Yıllardır Müslümanlar,
maalesef Halifesiz olduklarından dolayı senelerdir Hac emîri olmadan ve bu
hükümden habersiz olarak Hac etmektedirler.
Buradan kastım Hac emîri
olmadan Hac ibadetinin kabul olmayacağı değildir. Ama hatırlarsanız makalemin en
başında ifade ettiğim bir şey vardı ki o, hükümlerin “asıl hüviyetinden uzaklaşması”
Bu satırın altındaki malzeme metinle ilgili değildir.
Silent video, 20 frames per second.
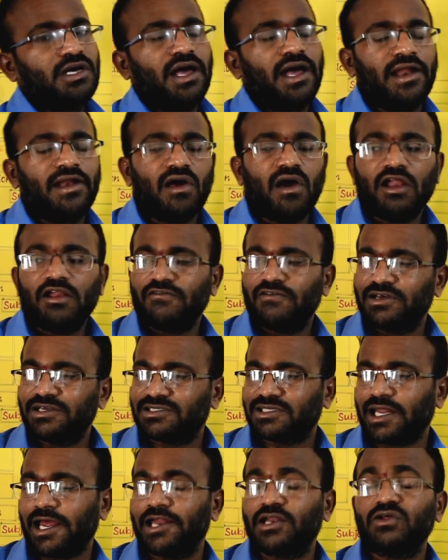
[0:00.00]
And always
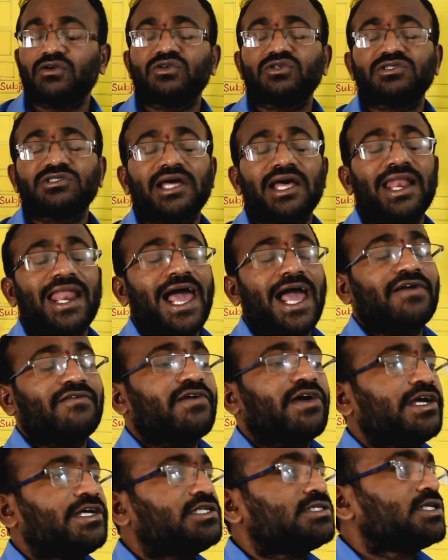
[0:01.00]
try to use the
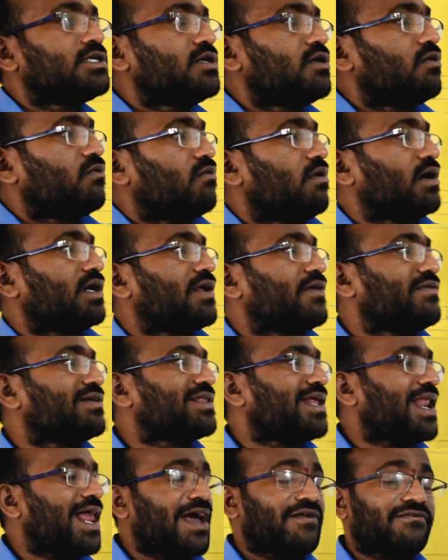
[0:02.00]
language, whatever the
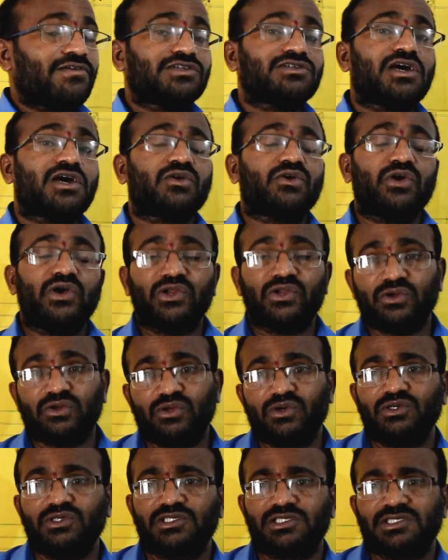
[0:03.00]
language you are going to
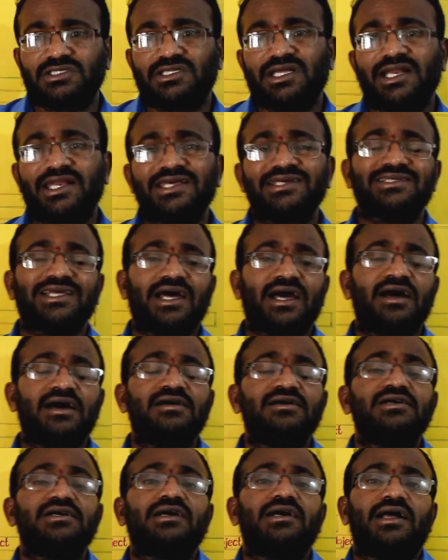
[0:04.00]
use, that is the
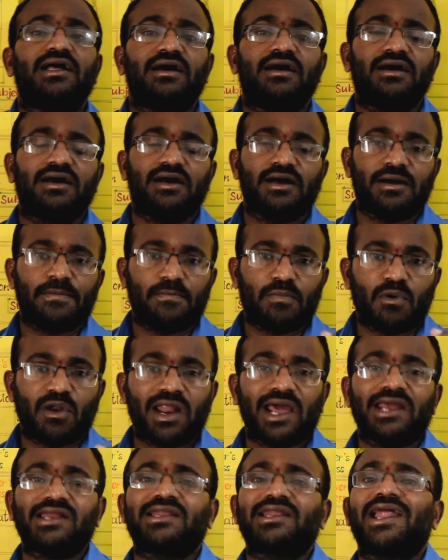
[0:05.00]

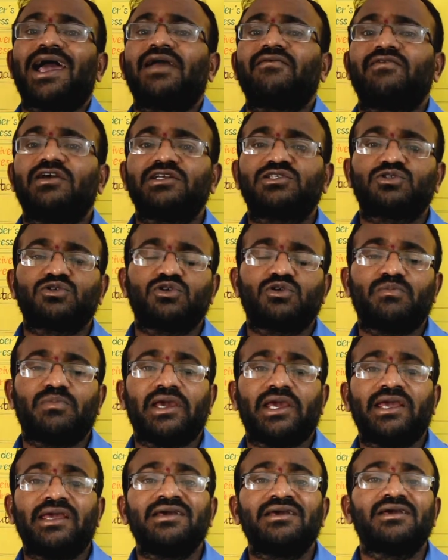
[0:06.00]
polite language should
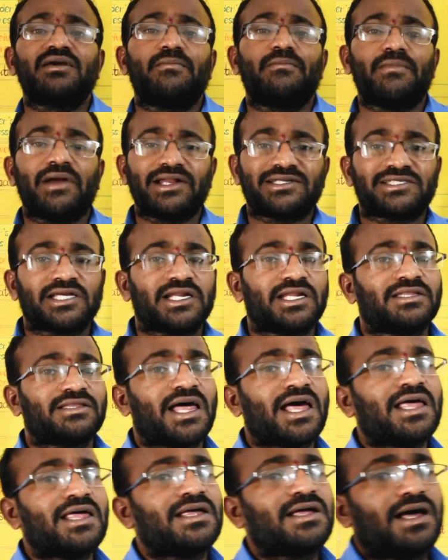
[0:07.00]
be mentioned in
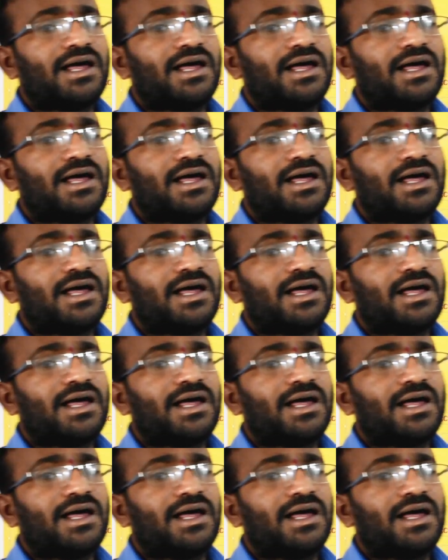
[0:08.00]
the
idi. İşte bu hükümde de asıl olan Rasullah Sallallahu Aleyhi ve Sellem’in
bizzat hayata tatbik ettiği ve Rasullah Sallallahu Aleyhi ve Sellem’in
ardından gelen Halifelerin uygulayageldiği Emîrü'l-Hac/Hac Emîri’nin
varlığıdır. Hac Emîri’ni bizzat Halife tayin eder ya da Hac farizasını Hac emîri
olarak bizzat Halife yönetir. Lakin gelin görün ki bizler 1924’ten buyana Hac
farizasının bu siyasi yönünden mahrumuz.
Özetle, vahdâniyet içerisinde, birlik ve beraberlik
ortamında, sevab/isabetli olan günde Hac etmek istiyor ve bayram yapma arzusu
taşıyorsak, Rasullah Sallallahu Aleyhi ve Sellem’in yaptığı gibi bunu
sağlayacak olan Râşid bir Halife nasb etmeliyiz... Etmeliyiz ki dünyada ve
ahirette amellerimizin karşılığı hayır ve yerine getirdiğimiz hükümler itminan
verici olsun.
Ezcümle olarak Kurban Bayramı
münasebetiyle birkaç cümle kurban hakkında sarf etmek isterim. Kurban
Bayramları hiç kuşkusuz Allah’a kurban olmanın, sevdiklerini Allah’a kurban etmenin/edebilmenin
hatırlanacağı en münasip günlerdir. Et bayramı olmaktan öteye gitmez oldu artık
Kurban Bayramlarımız... Bilinmelidir ki Kurban Bayramı et bayramı değil, Rabbe
karîb olma/yaklaşma eylemidir. Allah ve dini uğrunda kurban olabilmek, başka
bir ifadeyle Allah’a itaatte arzulanan kıvama gelmek İbrahimî olmayı,
teslimiyette arzulanan kıvama gelmek ise İsmailî olmayı gerektirir. Halîlullah
olabilmek sadece kurban kesmekle değil ondan öte (Allah’a itaatte) kurban olmakla
mümkündür.
Eyd Adha/Kurban Bayramınızı
tebrik eder, bu mübarek günlerin İslâm Ümmeti’nin kurtuluşuna ve II. Râşidî
Hilâfet Devleti’nin kurulmasına/ikamesine vesile olmasını Cenâb-ı Allah’tan
niyaz ederim.
Kendini Allah’a ve Yüce
Dini’ne adayıp, nefsini ve sevdiklerini kurban ederek Allahu Teâlâ’nın
mağfiretine ve Cennet’ine koşanlara selam olsun.